▸ **THE TASK**: Any image in the records should be left out; output everything else exactly.

-*-

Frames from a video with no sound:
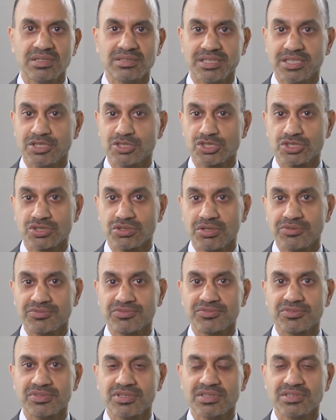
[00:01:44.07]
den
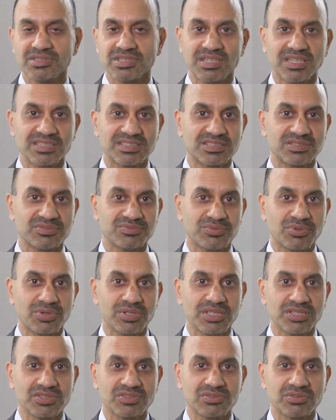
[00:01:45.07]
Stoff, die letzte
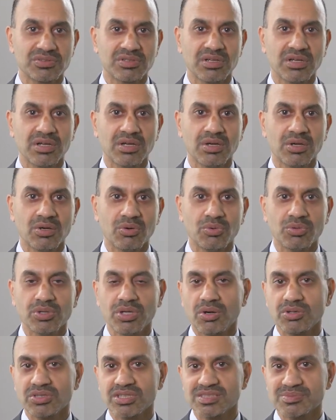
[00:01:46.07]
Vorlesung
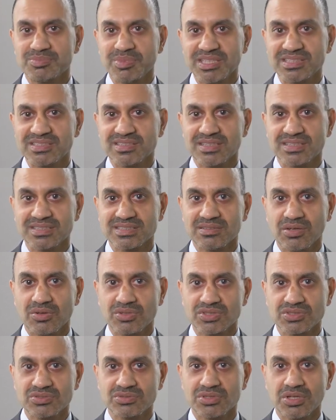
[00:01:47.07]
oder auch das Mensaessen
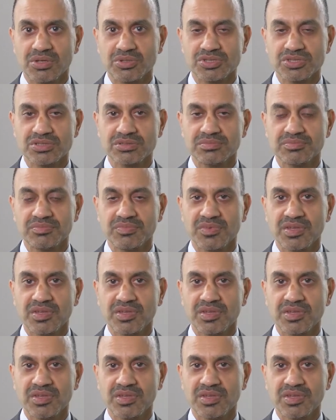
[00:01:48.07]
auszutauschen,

-*-

▸ **RESPONSE TO THE TASK**:
Frames from a video with no sound:
[00:01:44.07]
den
[00:01:45.07]
Stoff, die letzte
[00:01:46.07]
Vorlesung
[00:01:47.07]
oder auch das Mensaessen
[00:01:48.07]
auszutauschen,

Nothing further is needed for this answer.